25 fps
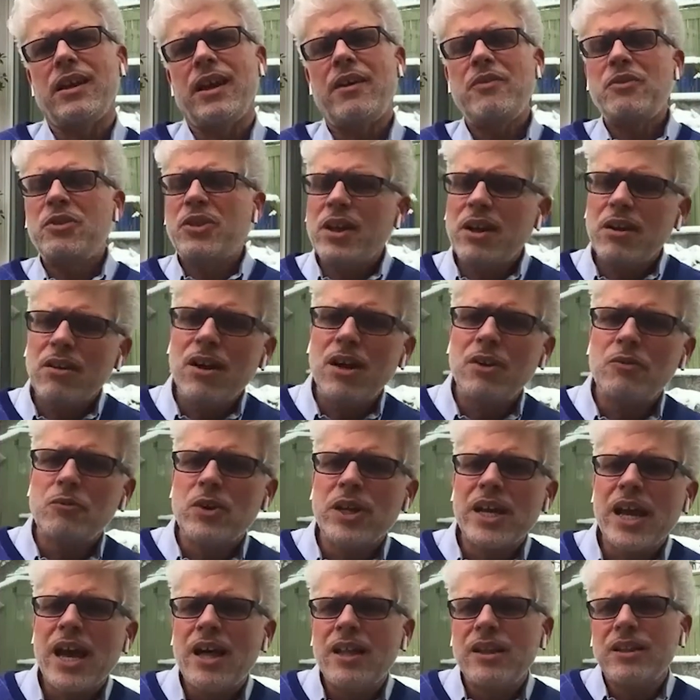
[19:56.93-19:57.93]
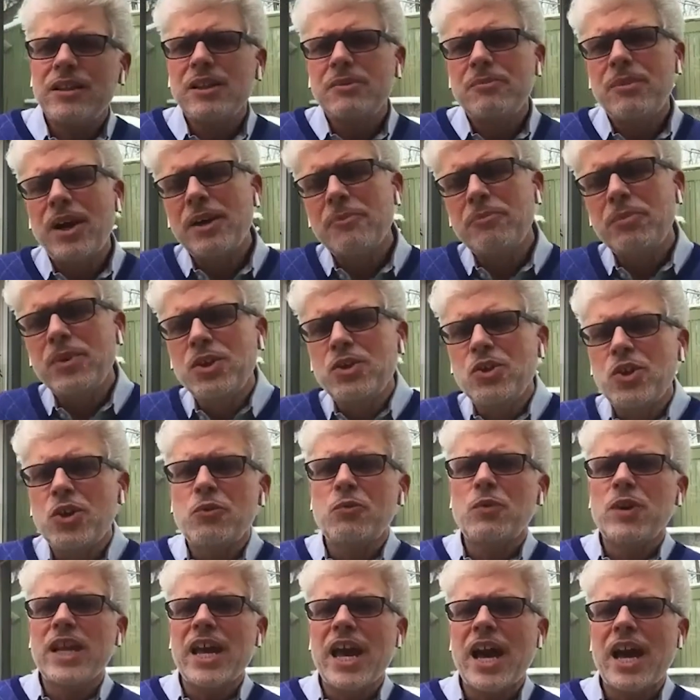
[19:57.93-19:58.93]
and their unreality might be
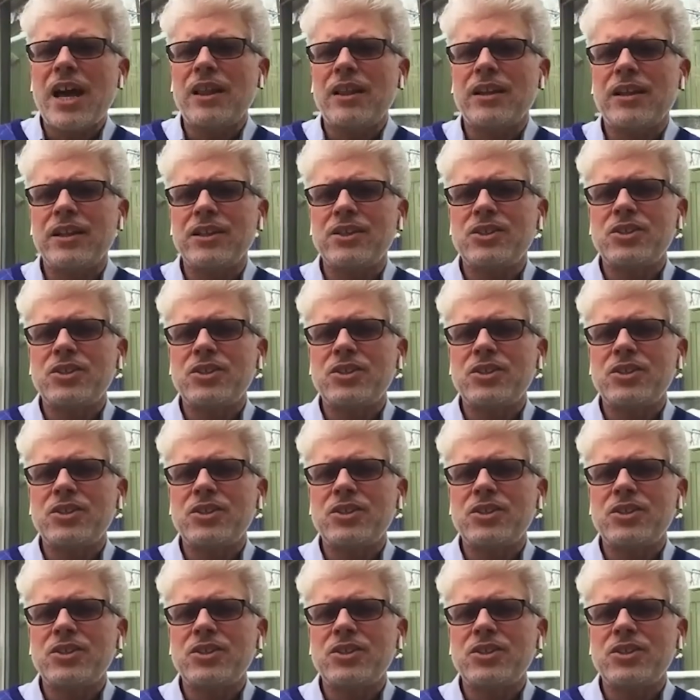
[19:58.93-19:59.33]
your reality.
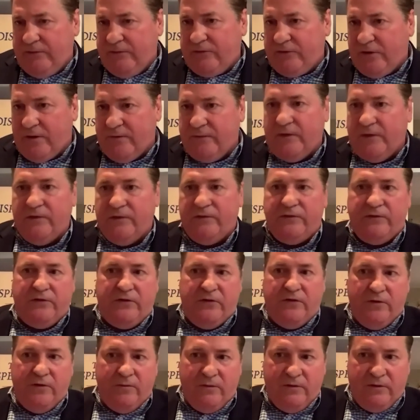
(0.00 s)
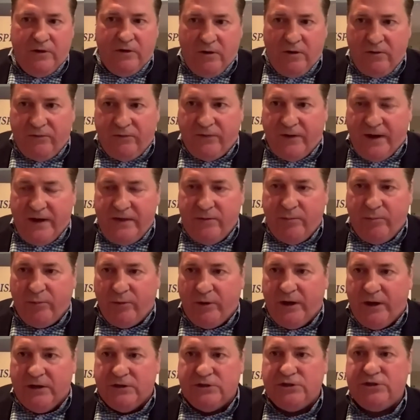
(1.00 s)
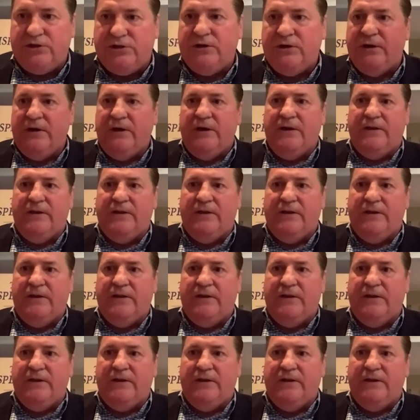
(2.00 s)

servants to notify the British.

───

Your answer must be the full set of entries, set down exactly and without pictures.

25 fps
[19:56.93-19:57.93]
[19:57.93-19:58.93]
and their unreality might be
[19:58.93-19:59.33]
your reality.
(0.00 s)
(1.00 s)
(2.00 s)

servants to notify the British.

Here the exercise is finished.